● Aim of the task:
Find "[928.00-929.00s]" in the entries below; copy that line through the last, exactly, with no pictures.

● Data listing:
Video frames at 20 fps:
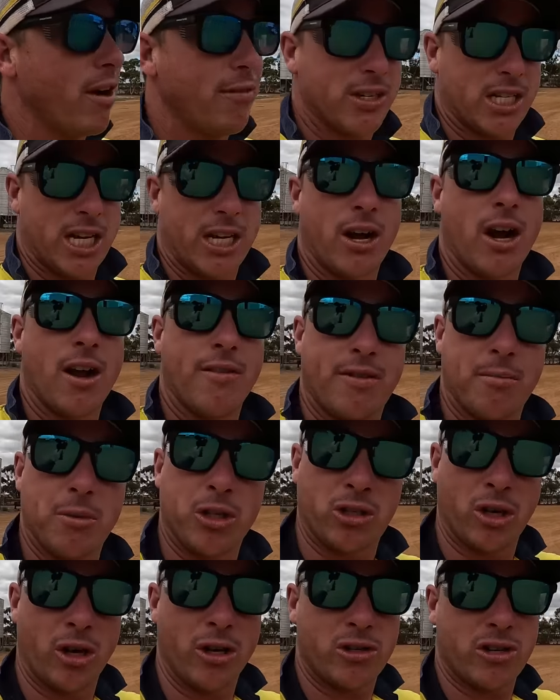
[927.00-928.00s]
obviously going from a
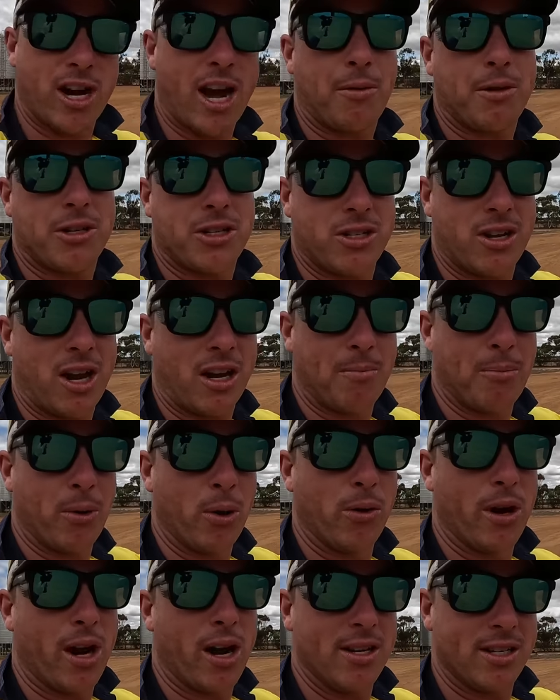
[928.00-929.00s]
two track, which is like a
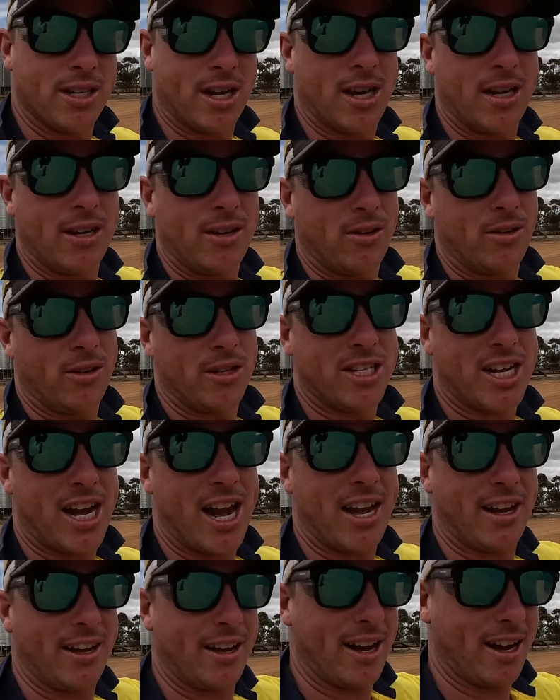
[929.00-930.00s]
bulldozer or a
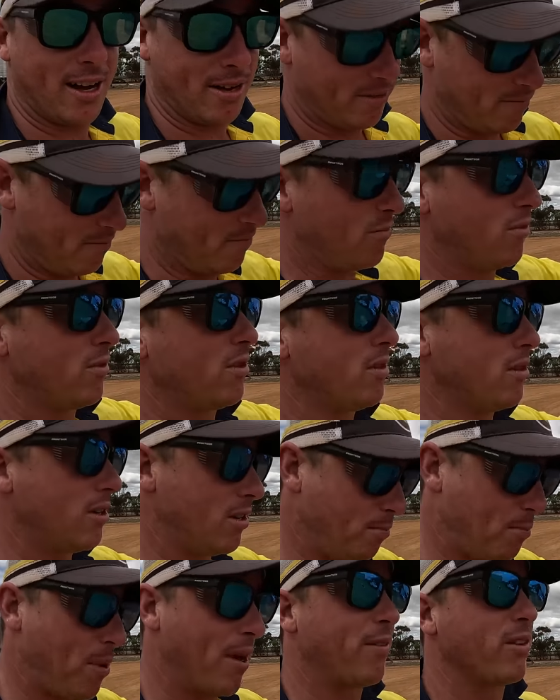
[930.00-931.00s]
tank and it
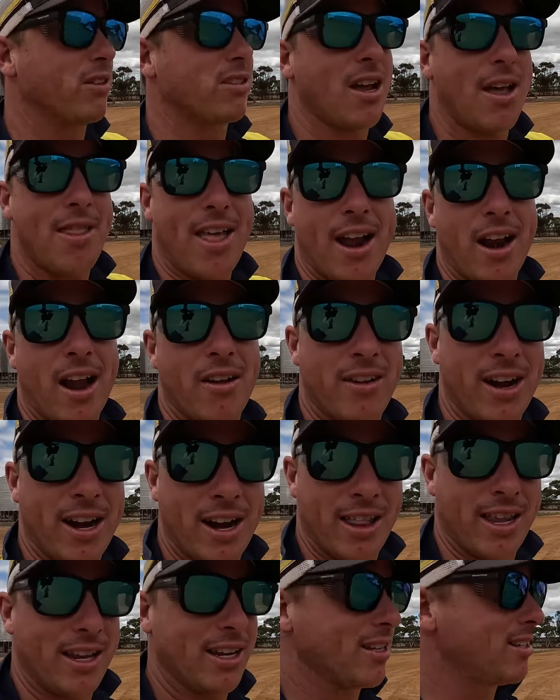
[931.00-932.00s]
pivots like that over
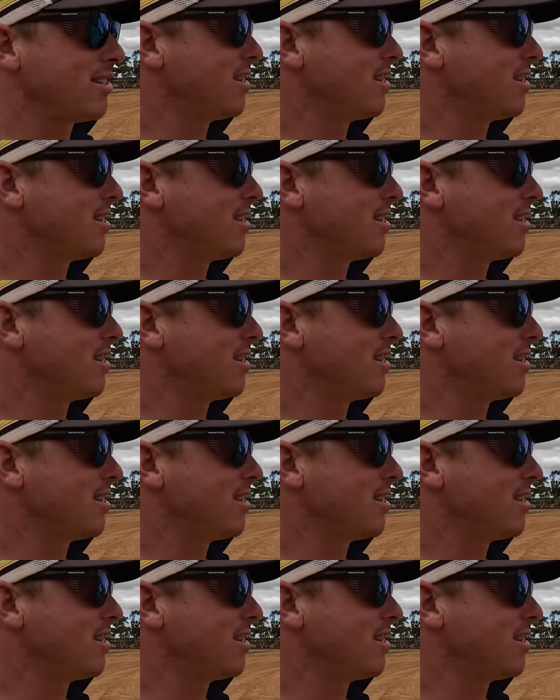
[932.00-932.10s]
anything you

● Written solution:
[928.00-929.00s]
two track, which is like a
[929.00-930.00s]
bulldozer or a
[930.00-931.00s]
tank and it
[931.00-932.00s]
pivots like that over
[932.00-932.10s]
anything you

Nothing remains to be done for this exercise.